Apache Hive is a data warehouse infrastructure built on top of Hadoop for providing data summarization, query, and analysis. While initially developed by Facebook, Apache Hive is now used and developed by other companies such as Netflix. Amazon maintains a software fork of Apache Hive that is included in Amazon Elastic MapReduce on Amazon Web Services.
Apache Hive supports analysis of large datasets stored in Hadoop's HDFS and compatible file systems such as Amazon S3 filesystem. It provides an SQL-like language called HiveQL while maintaining full support for map/reduce. To accelerate queries, it provides indexes, including bitmap indexes.
By default, Hive stores metadata in an embedded Apache Derby database, and other client/server databases like MySQL can optionally be used.

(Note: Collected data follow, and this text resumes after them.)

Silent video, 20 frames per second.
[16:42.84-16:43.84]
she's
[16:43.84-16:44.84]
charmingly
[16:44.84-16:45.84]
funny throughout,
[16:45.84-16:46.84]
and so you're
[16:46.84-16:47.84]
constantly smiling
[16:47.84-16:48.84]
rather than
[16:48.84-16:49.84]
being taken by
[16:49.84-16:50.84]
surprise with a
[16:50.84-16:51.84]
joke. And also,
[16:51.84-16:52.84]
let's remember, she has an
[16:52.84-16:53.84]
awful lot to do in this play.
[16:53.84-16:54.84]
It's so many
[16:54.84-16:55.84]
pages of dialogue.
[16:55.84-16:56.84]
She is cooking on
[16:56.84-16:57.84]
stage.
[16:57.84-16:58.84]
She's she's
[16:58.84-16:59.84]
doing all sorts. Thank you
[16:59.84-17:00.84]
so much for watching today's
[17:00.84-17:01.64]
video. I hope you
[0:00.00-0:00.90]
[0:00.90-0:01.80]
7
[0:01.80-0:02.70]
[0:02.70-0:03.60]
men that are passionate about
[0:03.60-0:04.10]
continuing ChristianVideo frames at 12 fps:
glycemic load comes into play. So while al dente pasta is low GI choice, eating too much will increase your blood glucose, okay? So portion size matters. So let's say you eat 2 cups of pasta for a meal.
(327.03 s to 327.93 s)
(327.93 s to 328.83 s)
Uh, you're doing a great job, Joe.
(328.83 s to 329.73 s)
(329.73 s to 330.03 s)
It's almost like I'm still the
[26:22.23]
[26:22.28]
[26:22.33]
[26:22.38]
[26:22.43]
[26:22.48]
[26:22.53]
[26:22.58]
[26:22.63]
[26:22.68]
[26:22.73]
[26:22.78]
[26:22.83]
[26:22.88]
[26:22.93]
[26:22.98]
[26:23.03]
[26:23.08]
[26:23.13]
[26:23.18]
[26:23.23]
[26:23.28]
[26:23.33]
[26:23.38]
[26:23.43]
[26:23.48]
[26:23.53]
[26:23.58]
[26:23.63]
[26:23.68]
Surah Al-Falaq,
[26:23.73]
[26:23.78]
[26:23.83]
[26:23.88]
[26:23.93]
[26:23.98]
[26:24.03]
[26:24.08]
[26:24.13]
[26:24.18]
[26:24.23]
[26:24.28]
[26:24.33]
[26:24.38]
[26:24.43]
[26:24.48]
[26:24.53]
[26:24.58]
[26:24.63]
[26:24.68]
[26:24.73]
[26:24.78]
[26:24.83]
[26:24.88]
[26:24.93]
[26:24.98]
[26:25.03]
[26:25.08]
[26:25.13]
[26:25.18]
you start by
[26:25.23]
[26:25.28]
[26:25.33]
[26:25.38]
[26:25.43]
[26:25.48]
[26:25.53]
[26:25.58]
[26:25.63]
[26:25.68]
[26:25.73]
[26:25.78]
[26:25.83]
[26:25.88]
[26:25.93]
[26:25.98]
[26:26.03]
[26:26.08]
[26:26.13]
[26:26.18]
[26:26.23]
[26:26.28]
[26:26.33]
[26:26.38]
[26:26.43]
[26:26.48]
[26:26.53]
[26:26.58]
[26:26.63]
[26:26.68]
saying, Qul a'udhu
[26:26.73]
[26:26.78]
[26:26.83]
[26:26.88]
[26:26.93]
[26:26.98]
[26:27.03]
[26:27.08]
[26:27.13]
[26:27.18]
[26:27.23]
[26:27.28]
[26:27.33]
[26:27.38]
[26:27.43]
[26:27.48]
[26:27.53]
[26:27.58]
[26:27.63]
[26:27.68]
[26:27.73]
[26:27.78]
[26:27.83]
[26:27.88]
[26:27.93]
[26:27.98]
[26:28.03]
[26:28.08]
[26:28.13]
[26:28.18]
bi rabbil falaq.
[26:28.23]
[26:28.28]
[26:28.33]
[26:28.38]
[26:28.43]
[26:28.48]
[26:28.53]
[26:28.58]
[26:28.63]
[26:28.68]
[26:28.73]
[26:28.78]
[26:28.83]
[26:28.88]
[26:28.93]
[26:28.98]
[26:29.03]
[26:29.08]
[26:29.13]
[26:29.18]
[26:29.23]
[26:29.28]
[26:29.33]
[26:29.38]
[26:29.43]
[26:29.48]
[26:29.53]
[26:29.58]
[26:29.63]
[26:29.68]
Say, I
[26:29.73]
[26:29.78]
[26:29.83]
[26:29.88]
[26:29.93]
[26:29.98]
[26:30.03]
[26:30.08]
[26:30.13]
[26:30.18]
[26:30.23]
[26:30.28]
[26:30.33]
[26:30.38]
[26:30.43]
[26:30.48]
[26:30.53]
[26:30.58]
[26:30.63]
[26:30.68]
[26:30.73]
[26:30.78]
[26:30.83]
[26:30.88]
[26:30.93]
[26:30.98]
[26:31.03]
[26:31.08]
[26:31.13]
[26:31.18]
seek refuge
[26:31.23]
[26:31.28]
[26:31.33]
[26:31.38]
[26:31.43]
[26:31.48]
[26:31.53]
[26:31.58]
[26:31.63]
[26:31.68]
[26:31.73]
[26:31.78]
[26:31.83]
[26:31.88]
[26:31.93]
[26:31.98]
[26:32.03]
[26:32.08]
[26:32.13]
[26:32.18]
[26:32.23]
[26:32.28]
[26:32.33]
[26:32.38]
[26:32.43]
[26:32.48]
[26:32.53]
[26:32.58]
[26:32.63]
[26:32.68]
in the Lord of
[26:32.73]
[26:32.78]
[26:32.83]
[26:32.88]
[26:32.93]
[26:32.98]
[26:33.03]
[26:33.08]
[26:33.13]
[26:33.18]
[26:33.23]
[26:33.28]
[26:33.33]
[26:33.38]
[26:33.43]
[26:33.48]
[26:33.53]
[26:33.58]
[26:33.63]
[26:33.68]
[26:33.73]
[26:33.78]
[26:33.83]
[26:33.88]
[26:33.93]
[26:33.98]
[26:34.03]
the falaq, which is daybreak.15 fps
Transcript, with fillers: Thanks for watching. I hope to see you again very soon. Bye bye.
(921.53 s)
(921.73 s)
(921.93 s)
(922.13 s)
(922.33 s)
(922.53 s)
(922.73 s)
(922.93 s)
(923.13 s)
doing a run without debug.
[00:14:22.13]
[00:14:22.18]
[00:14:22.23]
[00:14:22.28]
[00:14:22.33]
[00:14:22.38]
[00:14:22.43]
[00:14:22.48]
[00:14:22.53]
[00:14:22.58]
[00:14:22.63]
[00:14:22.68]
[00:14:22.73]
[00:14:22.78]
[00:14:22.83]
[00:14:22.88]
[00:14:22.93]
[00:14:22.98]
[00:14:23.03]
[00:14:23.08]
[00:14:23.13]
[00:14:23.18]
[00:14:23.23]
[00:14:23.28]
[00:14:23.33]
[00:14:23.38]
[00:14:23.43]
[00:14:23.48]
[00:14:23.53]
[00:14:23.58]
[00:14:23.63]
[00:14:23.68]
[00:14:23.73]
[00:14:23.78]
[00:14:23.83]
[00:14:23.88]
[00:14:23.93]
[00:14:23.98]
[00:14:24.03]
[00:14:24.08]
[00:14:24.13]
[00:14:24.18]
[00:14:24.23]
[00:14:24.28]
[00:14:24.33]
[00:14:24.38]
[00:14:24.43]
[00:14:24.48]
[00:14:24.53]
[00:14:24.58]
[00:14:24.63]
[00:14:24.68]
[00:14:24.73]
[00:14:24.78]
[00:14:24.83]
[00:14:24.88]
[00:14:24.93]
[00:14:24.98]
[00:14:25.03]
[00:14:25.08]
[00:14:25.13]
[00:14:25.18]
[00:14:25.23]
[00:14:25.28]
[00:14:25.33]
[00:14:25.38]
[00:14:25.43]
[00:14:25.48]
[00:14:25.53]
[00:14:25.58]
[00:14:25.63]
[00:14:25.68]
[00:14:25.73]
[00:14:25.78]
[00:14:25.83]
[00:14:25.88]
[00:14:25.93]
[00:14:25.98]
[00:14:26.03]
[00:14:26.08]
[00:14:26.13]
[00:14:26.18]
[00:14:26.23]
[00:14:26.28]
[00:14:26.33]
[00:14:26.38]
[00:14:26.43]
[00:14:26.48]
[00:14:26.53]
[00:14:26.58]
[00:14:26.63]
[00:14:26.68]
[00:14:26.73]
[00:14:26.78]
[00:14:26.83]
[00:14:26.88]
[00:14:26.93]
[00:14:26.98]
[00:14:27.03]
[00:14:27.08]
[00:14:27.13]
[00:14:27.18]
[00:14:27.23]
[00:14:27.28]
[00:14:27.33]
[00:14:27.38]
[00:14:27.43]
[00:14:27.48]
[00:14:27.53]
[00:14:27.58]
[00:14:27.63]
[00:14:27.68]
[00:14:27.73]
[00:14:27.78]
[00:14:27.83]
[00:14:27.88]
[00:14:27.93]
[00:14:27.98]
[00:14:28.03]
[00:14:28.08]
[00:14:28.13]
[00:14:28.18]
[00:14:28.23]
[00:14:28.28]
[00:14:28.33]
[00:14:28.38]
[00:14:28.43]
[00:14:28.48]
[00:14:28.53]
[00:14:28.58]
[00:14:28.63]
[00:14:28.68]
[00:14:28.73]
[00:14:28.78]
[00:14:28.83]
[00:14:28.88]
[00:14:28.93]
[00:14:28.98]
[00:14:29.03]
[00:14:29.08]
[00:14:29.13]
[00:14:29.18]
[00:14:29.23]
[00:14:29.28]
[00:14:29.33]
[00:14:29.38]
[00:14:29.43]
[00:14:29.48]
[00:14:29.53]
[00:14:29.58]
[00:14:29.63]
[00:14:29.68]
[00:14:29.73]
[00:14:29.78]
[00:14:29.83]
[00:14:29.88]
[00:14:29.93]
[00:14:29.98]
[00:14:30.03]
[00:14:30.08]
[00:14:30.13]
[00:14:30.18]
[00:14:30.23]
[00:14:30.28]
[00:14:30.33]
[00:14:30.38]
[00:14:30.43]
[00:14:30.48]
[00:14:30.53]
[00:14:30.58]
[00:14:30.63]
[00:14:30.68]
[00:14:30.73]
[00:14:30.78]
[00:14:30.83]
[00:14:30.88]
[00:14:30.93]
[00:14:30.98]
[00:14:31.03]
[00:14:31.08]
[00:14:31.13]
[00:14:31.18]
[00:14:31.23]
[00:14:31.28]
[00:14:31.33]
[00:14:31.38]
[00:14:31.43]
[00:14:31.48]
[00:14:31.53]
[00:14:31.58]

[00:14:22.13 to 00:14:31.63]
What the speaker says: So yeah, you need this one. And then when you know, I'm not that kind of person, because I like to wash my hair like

Currently, there are four file formats supported in Hive, which are TEXTFILE, SEQUENCEFILE, ORC and RCFILE.
Other features of Hive include:
Indexing to provide acceleration, index type including compaction and Bitmap index as of 0.10, more index types are planned.
Different storage types such as plain text, RCFile, HBase, ORC, and others.
Metadata storage in an RDBMS, significantly reducing the time to perform semantic checks during query execution.
Operating on compressed data stored into Hadoop ecosystem, algorithm including gzip, bzip2, snappy, etc.
Built-in user defined functions (UDFs) to manipulate dates, strings, and other data-mining tools. Hive supports extending the UDF set to handle use-cases not supported by built-in functions.
SQL-like queries (Hive QL), which are implicitly converted into map-reduce jobs.
While based on SQL, HiveQL does not strictly follow the full SQL-92 standard. HiveQL offers extensions not in SQL, including multitable inserts and create table as select, but only offers basic support for indexes. Also, HiveQL lacks support for transactions and materialized views, and only limited subquery support. There are plans for adding support for insert, update, and delete with full ACID functionality.